Use kerchunk to join variables and ensembles!? #8

rsignell-usgs · 2022-06-22T19:27:43Z

@peterm790, please take a look at https://discourse.pangeo.io/t/efficient-access-of-ensemble-data-on-aws/2530 and see if you think the current version of kerchunk could handle it!

peterm790 · 2022-06-23T12:45:33Z

@rsignell-usgs I think this could work. I will have a go at using the file names, as in #4, append the ensemble member number to the variable names, which I think would allow for creating a single virtual dataset.

peterm790 · 2022-06-23T15:52:27Z

I suspect there may be a better way to do this, but for now the following will work to create a virtual dataset across all ensemble members: https://nbviewer.org/gist/peterm790/f50179e19ca54de63896d7340bd5c878

This obviously only deals with creating a virtual dataset across the ensemble, not updating when new runs are available

martindurant · 2022-06-23T15:57:32Z

Nice to show it can be done!
I'm pretty sure that you can replace the postprocess with coo_map={"VARNAME": ...} where you would fill in the ellipsis with a regex (re.Pattern) that gets the variable name from the filename.

rsignell-usgs · 2022-06-24T13:00:14Z

@peterm790 nice work making this workflow compact and efficient!

I was wondering whether it would be possible to create an ensemble dimension using kerchunk instead the ensemble members being in different variables.

martindurant · 2022-06-24T13:24:12Z

would be possible to create an ensemble dimension

This would have labels rather than coordinates? I don't see why not; we would need to specify an object dtype and maybe somewhere specify the encoding for this (JSON would be fine).

peterm790 · 2022-06-24T13:26:22Z

@rsignell-usgs I think having the ensembles along a dimension would be neater although I'm not entirely sure if we can add a dimension using kerchunk? I could maybe modify the crs dimension to achieve this?

this will work however:

  flist = fs2.glob('/home/peterm790/shared/users/petermarsh/ensemble_NWM/*.json')
  
  d_=[]
  for file in flist:
      fs = fsspec.filesystem("reference", fo=file, ref_storage_args={'skip_instance_cache':True},
                         remote_protocol='s3', remote_options={'anon':False})
      d_.append(fs.get_mapper(""))
      
  ds_kerchunk = xr.open_mfdataset(d_, engine="zarr", backend_kwargs={'consolidated':False}, chunks={},combine = 'nested', concat_dim = [list(range(1,8))])

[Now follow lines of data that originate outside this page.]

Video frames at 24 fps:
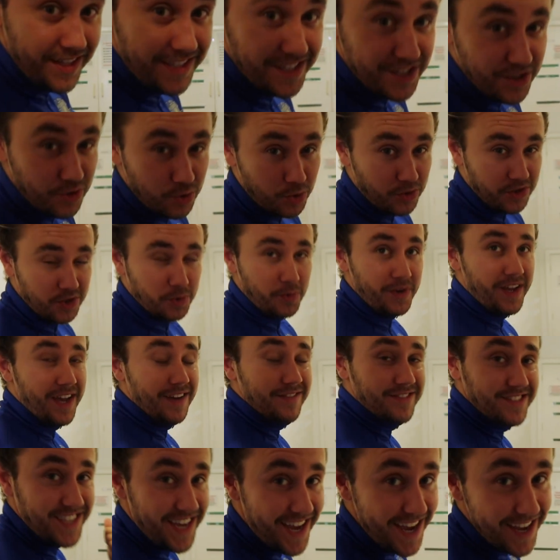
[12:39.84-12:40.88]
these doors, we
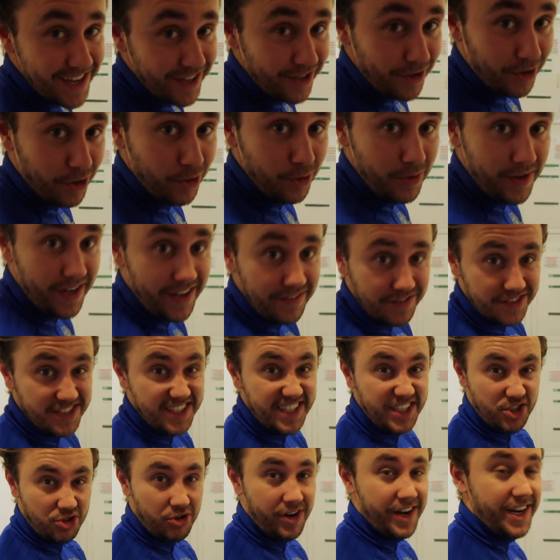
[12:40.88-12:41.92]
have Tango F
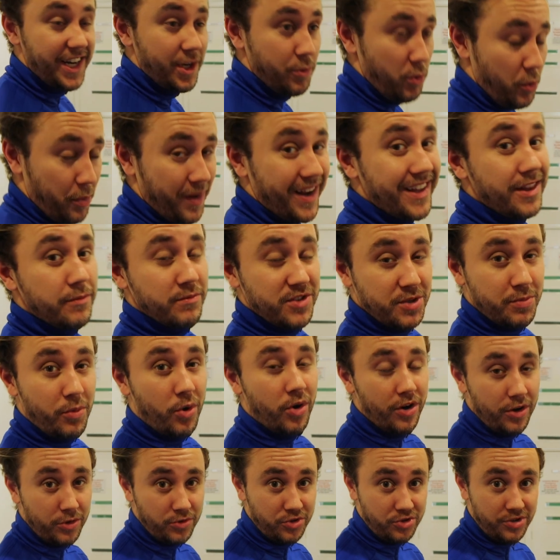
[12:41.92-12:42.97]
C training. We're playing
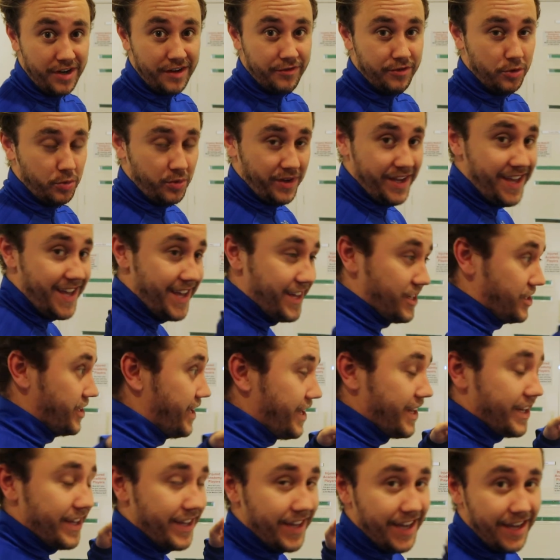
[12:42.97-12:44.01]
tomorrow at Old Trafford. We're here
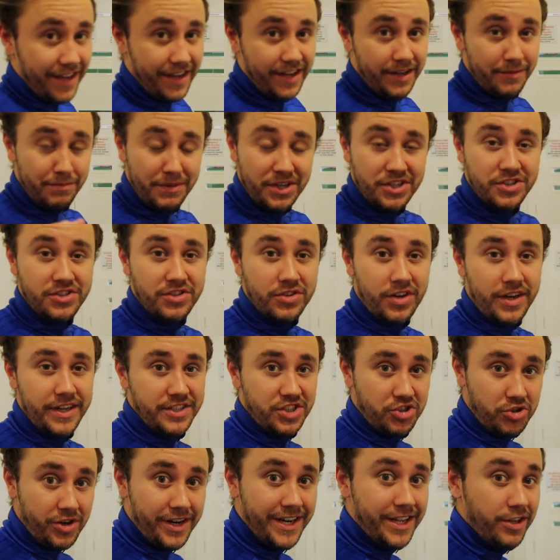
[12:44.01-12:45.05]
at Manchester
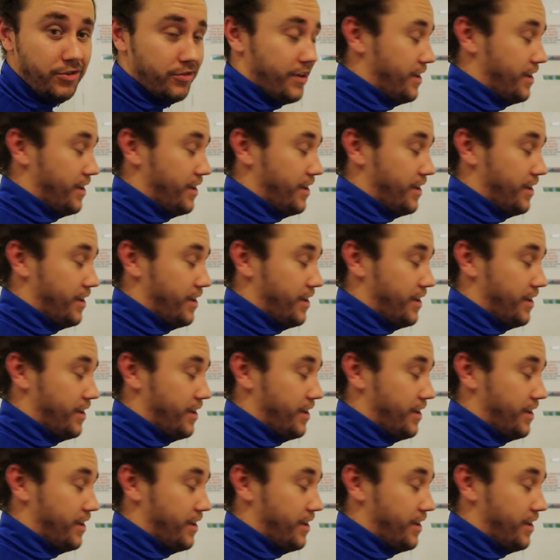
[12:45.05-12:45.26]
United's training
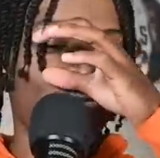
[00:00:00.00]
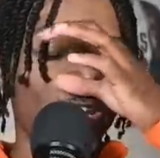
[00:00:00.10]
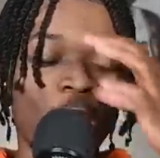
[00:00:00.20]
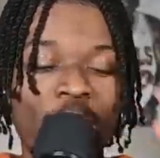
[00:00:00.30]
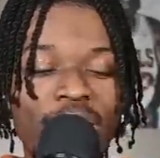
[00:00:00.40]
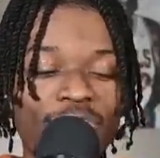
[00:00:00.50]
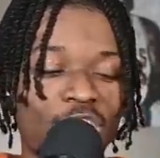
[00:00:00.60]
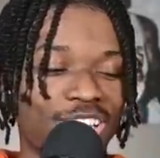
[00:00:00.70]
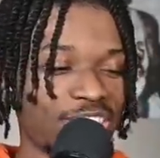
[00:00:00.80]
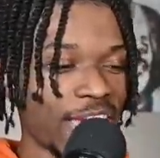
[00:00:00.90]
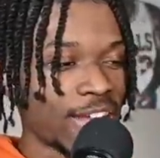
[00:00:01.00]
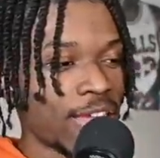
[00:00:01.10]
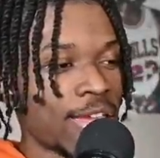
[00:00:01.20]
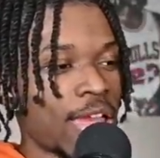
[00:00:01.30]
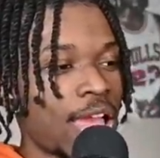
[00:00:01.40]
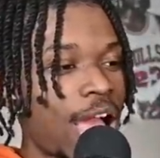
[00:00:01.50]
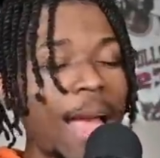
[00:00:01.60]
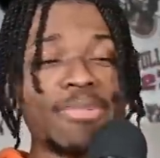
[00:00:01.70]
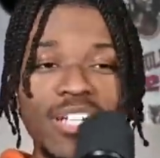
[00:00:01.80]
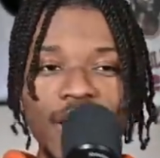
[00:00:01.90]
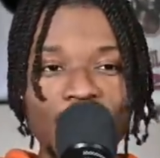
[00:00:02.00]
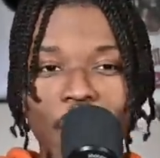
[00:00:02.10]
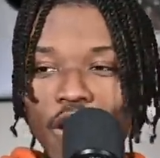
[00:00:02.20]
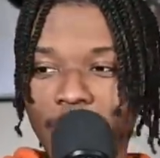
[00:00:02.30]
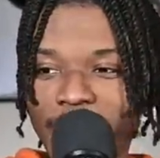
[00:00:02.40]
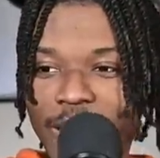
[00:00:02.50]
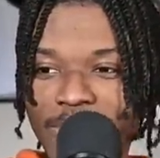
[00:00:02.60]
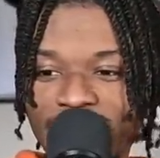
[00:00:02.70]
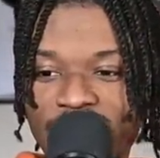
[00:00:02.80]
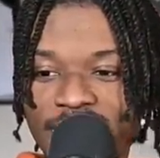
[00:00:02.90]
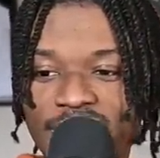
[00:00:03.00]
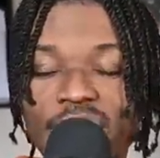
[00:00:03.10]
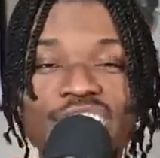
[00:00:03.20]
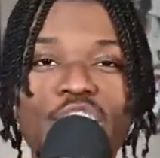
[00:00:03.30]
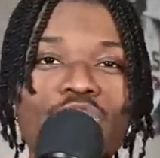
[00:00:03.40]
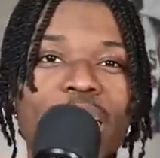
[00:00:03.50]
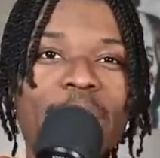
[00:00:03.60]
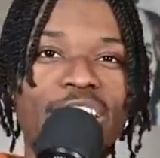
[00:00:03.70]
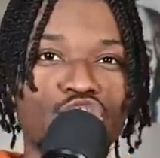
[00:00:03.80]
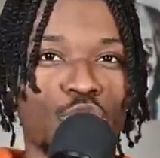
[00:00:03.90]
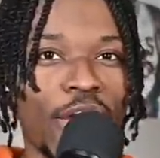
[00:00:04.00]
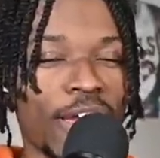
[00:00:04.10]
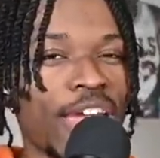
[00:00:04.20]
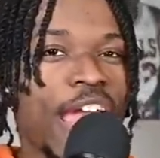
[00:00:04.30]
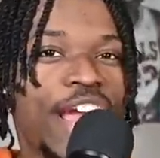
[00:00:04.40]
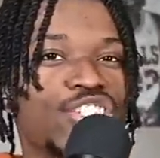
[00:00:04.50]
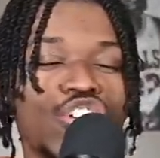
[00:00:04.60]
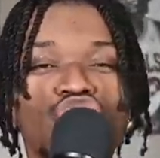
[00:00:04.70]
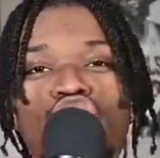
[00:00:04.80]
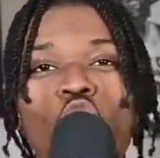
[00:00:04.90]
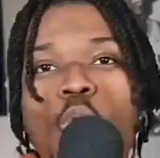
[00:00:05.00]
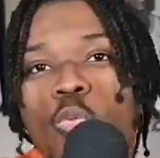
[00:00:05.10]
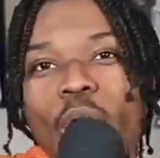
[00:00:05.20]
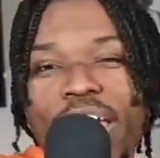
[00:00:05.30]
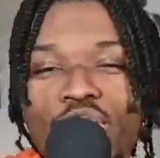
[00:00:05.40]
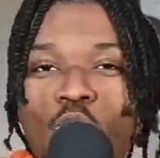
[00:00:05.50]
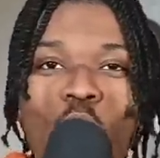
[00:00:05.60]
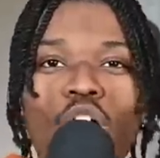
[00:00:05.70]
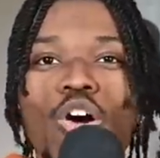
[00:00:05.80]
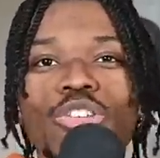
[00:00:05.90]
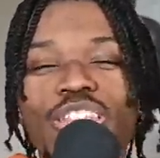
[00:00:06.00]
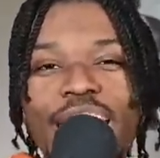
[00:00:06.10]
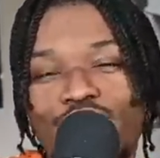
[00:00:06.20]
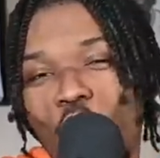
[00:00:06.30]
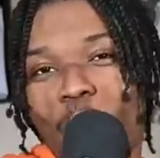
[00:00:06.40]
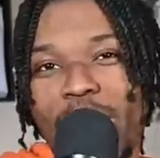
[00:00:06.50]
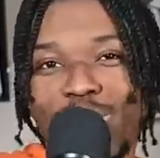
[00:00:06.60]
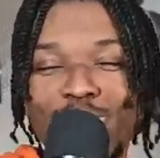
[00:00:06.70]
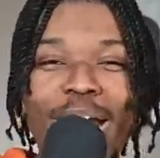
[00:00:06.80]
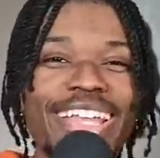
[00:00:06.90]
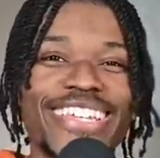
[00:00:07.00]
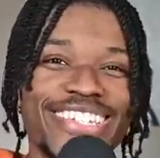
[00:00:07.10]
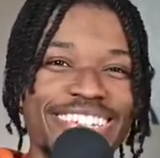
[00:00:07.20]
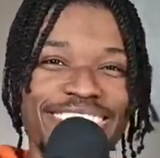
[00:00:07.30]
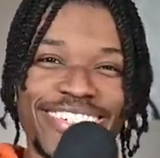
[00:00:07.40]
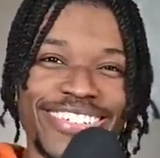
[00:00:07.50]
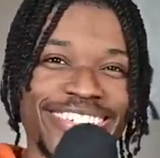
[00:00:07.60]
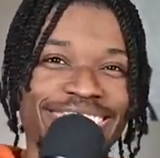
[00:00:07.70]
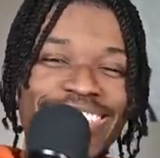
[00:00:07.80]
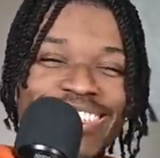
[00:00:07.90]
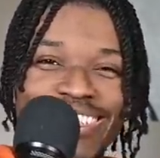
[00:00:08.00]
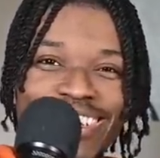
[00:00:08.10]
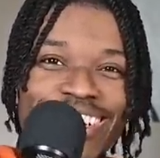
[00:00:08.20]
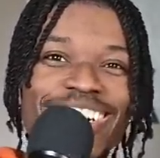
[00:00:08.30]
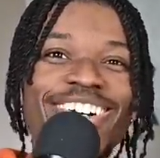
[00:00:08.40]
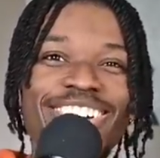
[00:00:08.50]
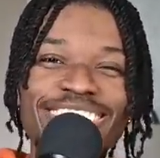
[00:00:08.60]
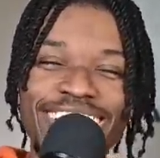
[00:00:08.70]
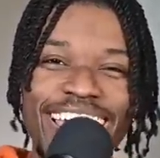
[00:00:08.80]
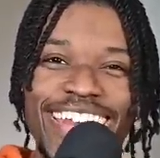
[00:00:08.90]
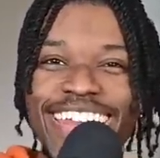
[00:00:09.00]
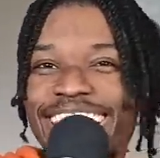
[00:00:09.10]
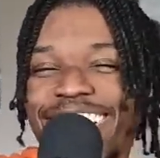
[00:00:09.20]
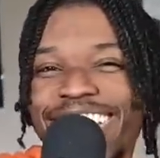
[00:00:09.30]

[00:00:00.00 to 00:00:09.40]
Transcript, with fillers: video, in that video I said, I'm done talking about them this season until they make a trade. Because there's no way in the world that they don't make a trade this year. And, and here,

martindurant · 2022-06-24T13:27:32Z

It xarray can concat it, kerchunk can :)

rsignell-usgs · 2022-06-24T13:51:53Z

In xarray concat it's possible to specify a new dimension name.

martindurant · 2022-06-24T16:17:44Z

I added the following test to the codebase to show that kerchunk already supports this:

def test_var_dimension(refs):
    mzz = MultiZarrToZarr([refs["simple1"], refs["simple_var1"]], remote_protocol="memory",
                          coo_map={"varname": "VARNAME", "var": "output"})
    out = mzz.translate()
    z = xr.open_dataset(
        "reference://",
        backend_kwargs={"storage_options": {"fo": out, "remote_protocol": "memory"},
                        "consolidated": False},
        engine="zarr",
        chunks={}
    )
    assert list(z) == ["output"]
    assert list(z.dims) == ["varname", "x", "y"]
    assert list(z.varname) == ["data", "datum"]
    assert z.output.shape == (2, 10, 10)
    assert (z.output.values == arr).all()

We say that dimension "varname" is created from the names of the variables in the input, and that the variable name in the output is to be "output".

martindurant · 2022-06-24T18:25:23Z

Will leave this open pending a successful example more complex than my test case.

rsignell-usgs · 2022-06-24T18:50:54Z

Hopefully @peterm790 can try this out on the National Water Model ensemble members!

peterm790 · 2022-06-27T09:49:54Z

Okay so I have had some success creating the ensemble using the MultiZarrtoZarr regex method:

  ex = re.compile(r'\d+(?=.json)')

  mzz = MultiZarrToZarr(flist, 
                      remote_protocol='s3',
                      remote_options={'anon':True},
                      coo_map={'ensemble' : ex},
                      concat_dims = ['ensemble'],
                      identical_dims = ['reference_time', 'time', 'feature_id'])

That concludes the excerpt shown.